» Activity: The listing is to be reproduced exactly, excluding its pictures.

» Information:

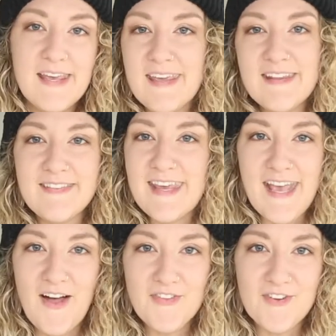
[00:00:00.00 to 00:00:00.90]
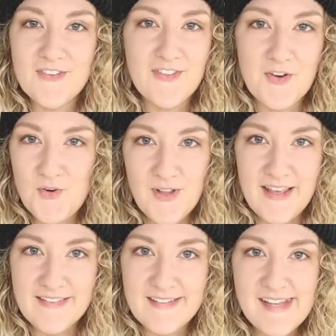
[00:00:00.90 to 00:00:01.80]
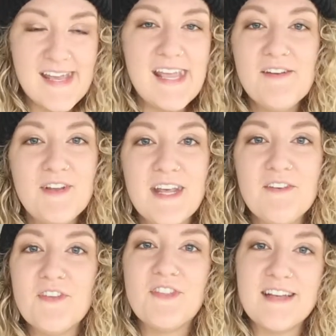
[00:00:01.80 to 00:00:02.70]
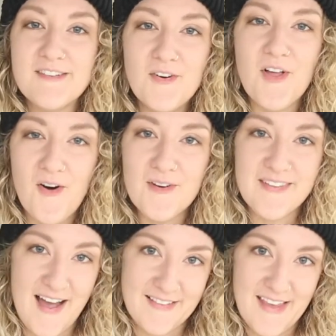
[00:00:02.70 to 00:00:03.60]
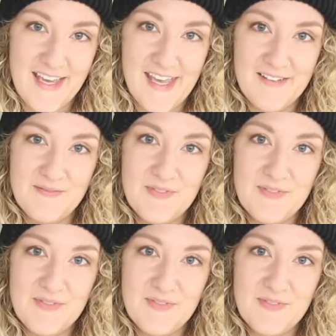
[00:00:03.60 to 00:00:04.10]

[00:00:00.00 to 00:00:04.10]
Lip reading: Kids think counselors are the coolest, even if they don't always act like it.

» Answer to this task:
[00:00:00.00 to 00:00:00.90]
[00:00:00.90 to 00:00:01.80]
[00:00:01.80 to 00:00:02.70]
[00:00:02.70 to 00:00:03.60]
[00:00:03.60 to 00:00:04.10]

[00:00:00.00 to 00:00:04.10]
Lip reading: Kids think counselors are the coolest, even if they don't always act like it.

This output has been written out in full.